3 Ways MOOCs Unleash the Power of Massive International Attendance
During my life I have always been interested in how ICTs can contribute to a better and sustainable development of the world. Education is one of the areas where that contribution can really make a difference. MOOCs (massive open online courses) might be one of the most versatile ways to offer access to quality education, especially for those residing in far or disadvantaged areas.
I have been reading many recent articles on MOOCs and how universities –mostly US ones – either feel threatened or believe it to be a universal solution to their budgetary issues.
So far the immediate effect caused by MOOCs on those of us growing up far from prominent universities is the opportunity to access quality education to complement “traditional” education one might be receiving locally. If you have participated in any MOOC, you might agree or not about the delivery or evaluation method or question its effectiveness, but you cannot deny the quality of most of them.
But from my point of view it is the massive attendance to the course the most relevant and interesting characteristic for analysis.
Since their conception, MOOCs are not like “traditional” e-learning courses. Managing course delivery and evaluation for thousands of students at the same time requires adapting the model from the very beginning, making it completely automated. What we are seeing now is that different MOOC platforms are experimenting different teaching models and strategies. What models are best and which will survive? We don’t know, but for sure the competition is providing us with invaluable data to improve future implementations.
Universities and private organizations alike are running to positions themselves as MOOC leaders. This makes sense because the large number of simultaneous students potentially accessing the same content at the same time, from all over the world, requires a solid server foundation and impeccable response time. This is one of the reasons why only large universities or institutions can host this type of courses, and this is why it makes sense for small organizations to outsource the service rather than have their own servers.
But massive access to content doesn’t necessarily mean less quality. Personalized massive is possible, and though most MOOCs seem to serve the same course content to all participants, agent technology will soon allow for “individually” designed content to be delivered to each participant.

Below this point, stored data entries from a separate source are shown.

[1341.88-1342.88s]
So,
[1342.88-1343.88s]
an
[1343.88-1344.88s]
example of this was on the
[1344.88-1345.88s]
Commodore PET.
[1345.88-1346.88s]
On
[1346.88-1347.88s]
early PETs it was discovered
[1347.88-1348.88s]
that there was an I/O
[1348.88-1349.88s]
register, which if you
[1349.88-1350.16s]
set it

And because for the first time we are having thousands of people with different profiles accessing the same content at the same time, the opportunity for doing a statistical analysis of the population’s behavior is fantastic. We can know – with some limitations – when people connect, what sections they consult, how much time they spend, the errors they make, the resources the access. And then cross link the usage data with the user’s profile: age, sex, location, educational background, etc.

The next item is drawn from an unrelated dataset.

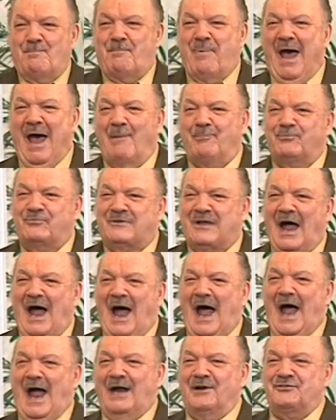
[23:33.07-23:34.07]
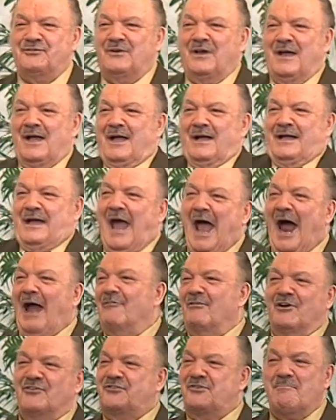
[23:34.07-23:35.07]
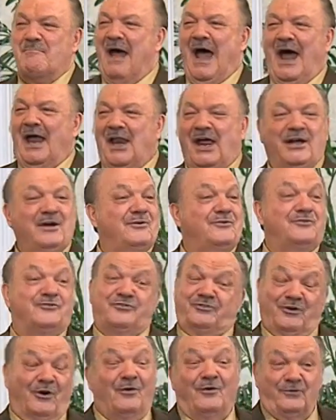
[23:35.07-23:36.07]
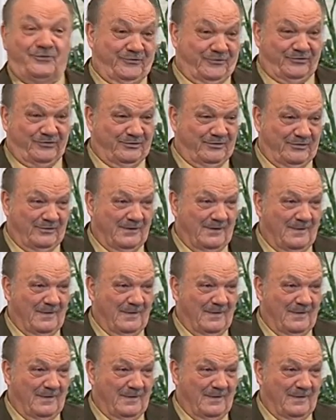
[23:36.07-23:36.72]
baptized charismatic church.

With large masses of collected data one could infer and detect trends, and as a consequence adapt course content to become more efficient and effective, and for example reduce drop off rates. But more importantly, we could learn why and how people take online courses, and improve e-learning in general. However, even though MOOCs have been in use for several years I still haven’t seen any statistical analysis of its usage by different user profiles. If you have any available please add it as a comment.
Another interesting consequence of the large number of attendants from all over the world is how these participants have organized themselves, the groups that are formed, how the collective intelligence of the worldwide audience can question the course content and turn it into truly globalized experience. This area of MOOCs is in its infancy, and a lot has to be experimented on social interaction, group work and virtual communities. But to me it looks that for some participants MOOCs are becoming not only a learning experience, but a life experience.
In summary, MOOCs represent an ideal that still has to be materialized into feasible, sustainable solutions. But I am looking forward to learning more about this new way of learning, and how it can better serve those that have less chances of accessing quality education.